Joint Japanese Studies Centre and German Studies seminar: Health-Care Professionals on the Global Labor Market: A Comparative Study of (Non-)Migration Policies in Japan and Germany
It was great to kick off our inaugural Japanese and German studies seminar with Prof. Gabriele Vogt on 17 July 2018.
Health-Care Professionals on the Global Labor Market: A Comparative Study of (Non-)Migration Policies in Japan and Germany
Dr. Gabriele Vogt (University of Hamburg)
In the light of rapid population aging, Japan and Germany have recently jumped onto the bandwagon of recruiting international health-care professionals. They both do so via bilateral treaties signed with a number of nations in Southeast Asia respectively in Eastern Europe and North Africa; with the Philippines being the one sending country Japan and Germany alike are aiming to recruit from.

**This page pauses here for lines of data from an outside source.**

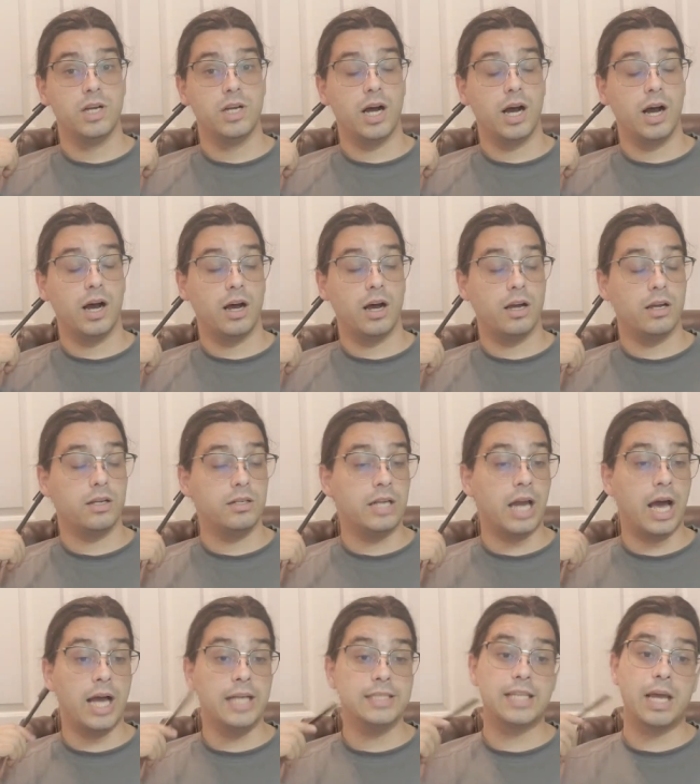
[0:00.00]

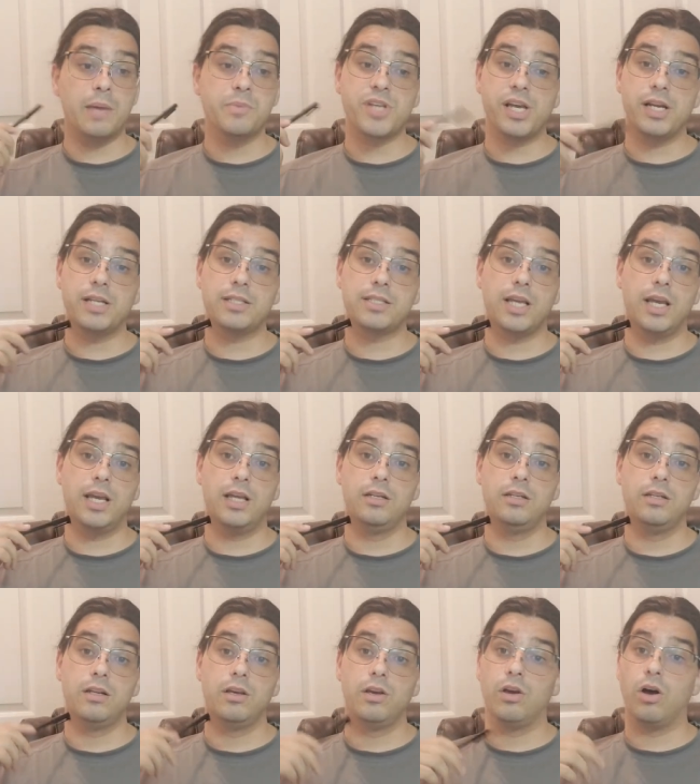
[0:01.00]
9 times out of 10,
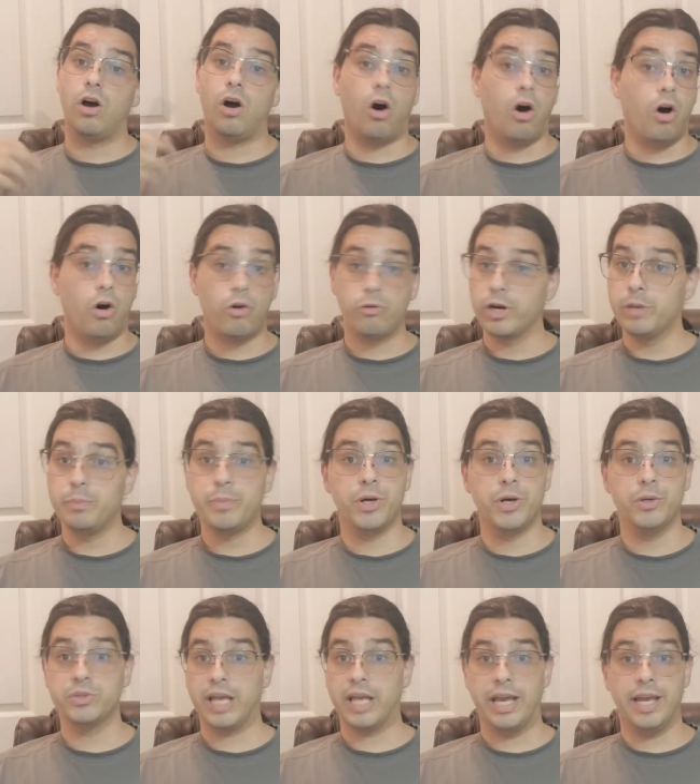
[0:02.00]
all
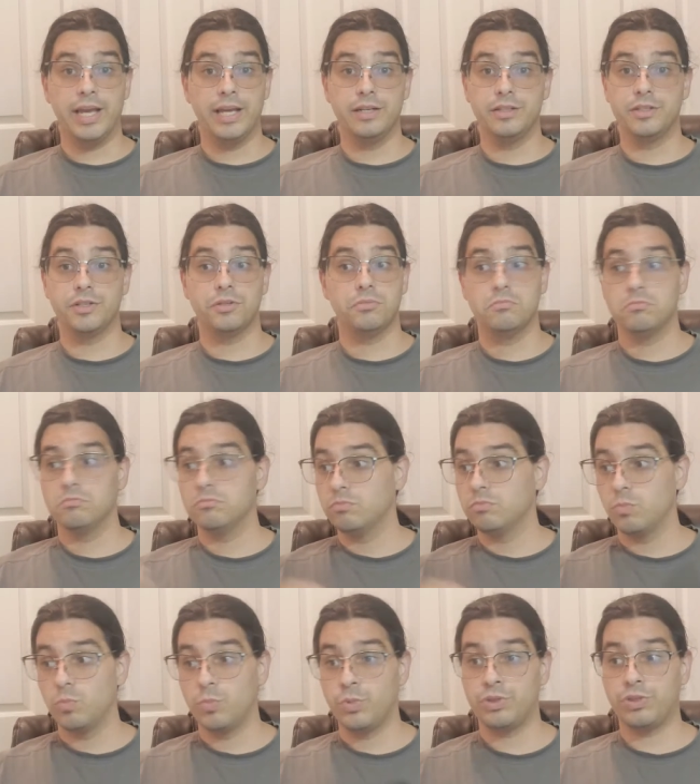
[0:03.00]
repos end
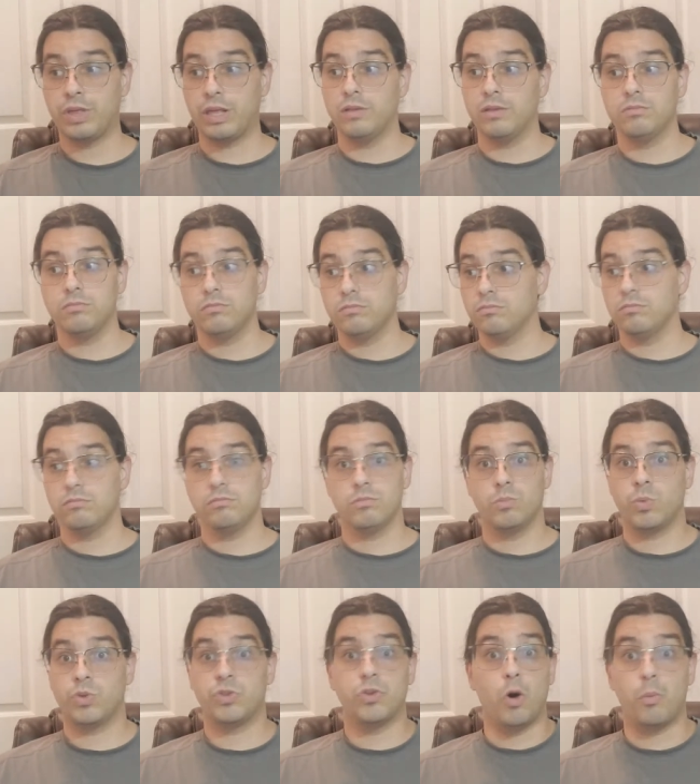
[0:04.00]
with
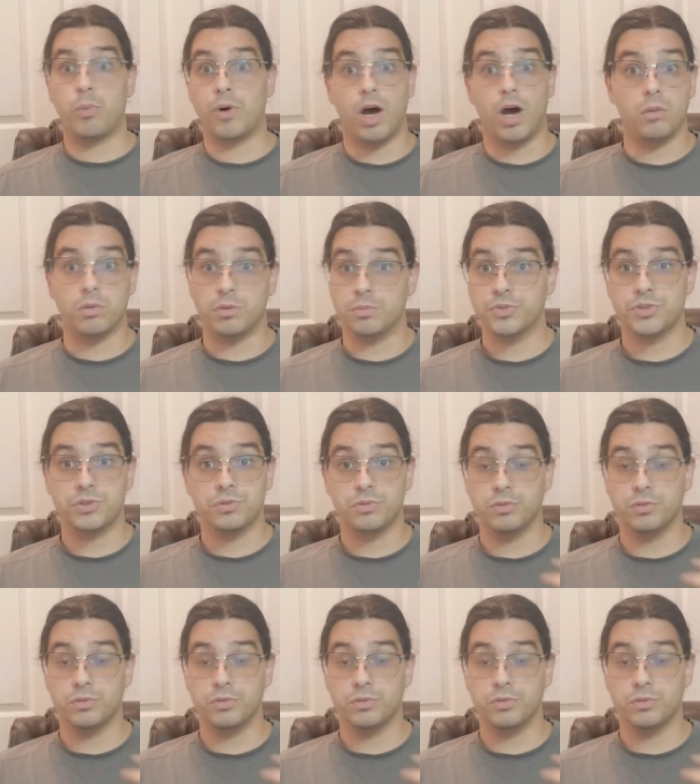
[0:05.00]
no problems.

Both migration systems, however, have proven to be unattractive to potential employers and employees alike. They tend to increase rather than cut costs on the employers’ side. They also add hurdles to the career paths of migrants, exemplified in the non-compatibility of degrees previously earned, and the requirement of a high level of language proficiency in Japanese respectively German. As a result, few employers are willing to hire international health-care professionals via these migration systems, while only a handful of health-care professionals choose Japan or Germany over the more common destination countries of the English-speaking world.
This research project, which is based on qualitative content analysis of government documents in both countries as well as expert interviews with politicians, bureaucrats, and members of the health-care profession, sheds light onto the policy-making processes that lead to the remarkably similar – and equally unattractive – design of both migration systems. It also explores the background of these half-hearted approaches to curb the negative effects of rapid population aging onto Japan’s and Germany’s domestic labor markets: It will be argued that even in the light of increasing demographic and economic pressure, a political and societal consensus to accept large-scale labor migration is still lacking in both countries. On the other hand, business leaders through small-scale initiatives, temporary regulations, and loopholes, nowadays contribute to an increase in international health-care professionals in both countries.
About the presenter: Gabriele Vogt (PhD, 2002) is Professor of Japanese Politics and Society in the Institute of Asian and African Studies at the University of Hamburg, and a visiting professor in the Graduate School of Asia-Pacific Studies at Waseda University. Gabriele serves as a board member to the Berlin Institute for Population and Development, the European Association for Japanese Studies, and the German Association for Asian Studies. She is the European representative of the Social Science Japan Journal. Her main research areas are demographic change and international labour migration to Japan and Germany, as well as Okinawan studies in the contexts of social movement research and International Relations. Her latest book is entitled Population Aging and Health-Caregiver Migration to Japan (Springer, 2018).